Wednesday 20 January 2016

Student Views - running the Library Questionnaire

During two weeks at the end of November I ran the first of a new, annual Library Questionnaire with our students. At the moment our students don't really engage with the Library beyond using it as a study space. Few resources are borrowed, very few information enquiries are made and there is little course integration, for example through resource lists or inductions. The purpose of my questionnaire, therefore, was to gauge awareness, gain opinion and collate data that I could use with teaching staff and College management to help drive forward improvements. I also included a couple of questions supplied by COLRIC (Council for Learning Resources in Colleges) so that I can benchmark myself against other institutions.


My experience of questionnaire planning, delivery and analysis with the LRC team in my previous post had prepared me well for going it alone. So what had I learnt?
  • Each question must have relevance. It might be you want to find out something specific you can't get from your other statistic gathering. It might be you need to obtain some evidence to include in a review or proposal. Or you might want to use it to help raise awareness of a resource/service which then provides year-on-year data demonstrating your promotional success (or lack of!). Either way, if you cannot specify exactly how you will use the results then it is not a relevant or useful question.
  • Don't ask about something you can't change. If you know that there is no
    budget/space for new computers in the immediate future, for example, don't ask students whether they think there are enough. Instead, ask them whether they can always access one and then you can look at introducing or changing booking allowances. What's the point of asking if you can't do anything about it?
  • Encourage negative comments. It's great to know if you're doing things well but in order to make effective improvements you need to find out what your students aren't happy with. When applying an agreement scale to a question, for example, start with Strongly Disagree. That way students have to think about whether there is anything they're not happy about before they reach the options to agree.
  • Encourage details and give provision for follow-up. If you ask whether students want new resources it's not very helpful if you get an anonymous response asking for "more resources for biology". (Particularly if you have biology courses at several different levels.) Unfortunately, I was unable to go through my questionnaire with students as they completed it, encouraging further details, and so left myself open to ambiguous responses like this. It is therefore important to ask for more information about the student themselves (aside from any institutional equal opportunities monitoring), e.g. which course they are studying and what year they are in. This then allows you to follow up with subject tutors to find out about topics and resource requirements in that area.
  • Analyse your respondent demographic. As well as identifying trends across the questions as a whole it is also interesting to analyse your responses at a deeper level, looking at who your students are and how they responded to other questions. For example, are there response groupings, i.e. several responses of the same type coming from the same year group or course? This could then help you identify priorities in resource provision or promotion without the need being specifically requested in other parts of the questionnaire.
I have completed my first phase of analysis, identified the 'headline' results and drawn up an action plan. Despite planning well I did encounter some issues.


I had to leave students to their own devices to complete the questionnaire. The Library is
a silent study environment so I couldn't go through the questions with students. There are two other study areas in the College and I regularly replenished questionnaires there to increase responses. However, because I am a team of one, I was unable to spend a lot of time in these areas talking to students. The benefit of this is that students feel they can be more honest. However, this means that in future years I won't be able to guarantee a certain number of responses. Furthermore, I found that not all questionnaires were completed the whole way through and some respondents didn't take it very seriously. (I feel confident that the requests for me to change the Library into a spaceship, install a wood burner and swimming pool and introduce a trolley service I can safely ignore!)


To encourage responses I also created an online version using Survey Monkey and this raised issues of its own. Firstly, due to the limitations governing the number of questions you can have in the free part of Survey Monkey, some questions had to be arranged slightly differently and this may have affected the responses. More worryingly, despite setting the majority of questions as requiring an answer there were still several instances of questions being skipped. In spite of these issues I received 208 questionnaires back (121 paper and 87 online) - almost half of our student population - and so received enough full responses to make the results meaningful.

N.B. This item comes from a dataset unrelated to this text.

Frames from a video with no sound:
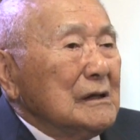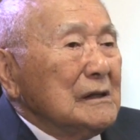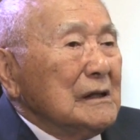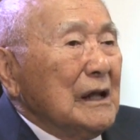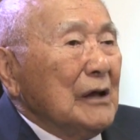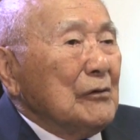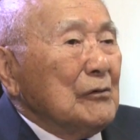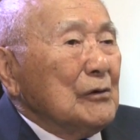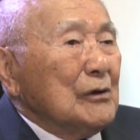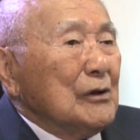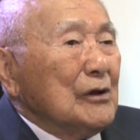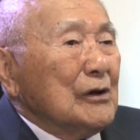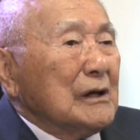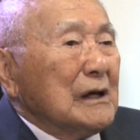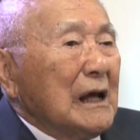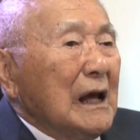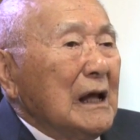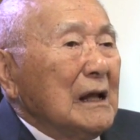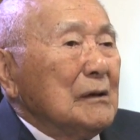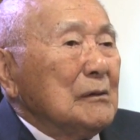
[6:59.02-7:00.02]
They would
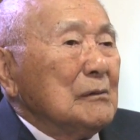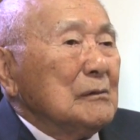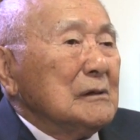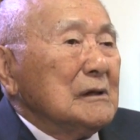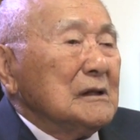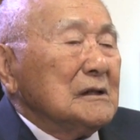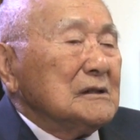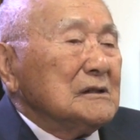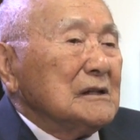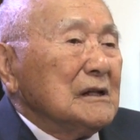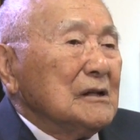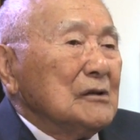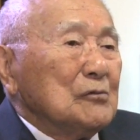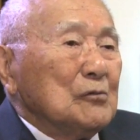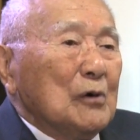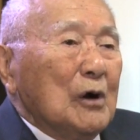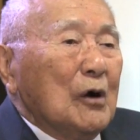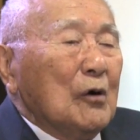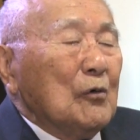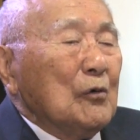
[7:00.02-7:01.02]
look at me and said, well,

Having developed an action plan the final stage is to let your students know what you are doing. You asked them for their opinions so it is only right that you tell them what their contributions have resulted in. Inspired by my previous College's method I put together a 'You Said, We Did' announcement. I posted this on our website and social media and emailed a copy to all students. To encourage engagement it is important that your users know their input is valued.


For next year's questionnaire I will:
  • Sort out the issue with Survey Monkey.
  • Try and reduce the number of questions (this year I am implementing several new services which I wanted to gauge interest in. The number of questions - 16 - may also have been why some students failed to complete the questionnaire).
  • Possibly spend some time with students in the other study areas to go through the questionnaire with them and develop conversations.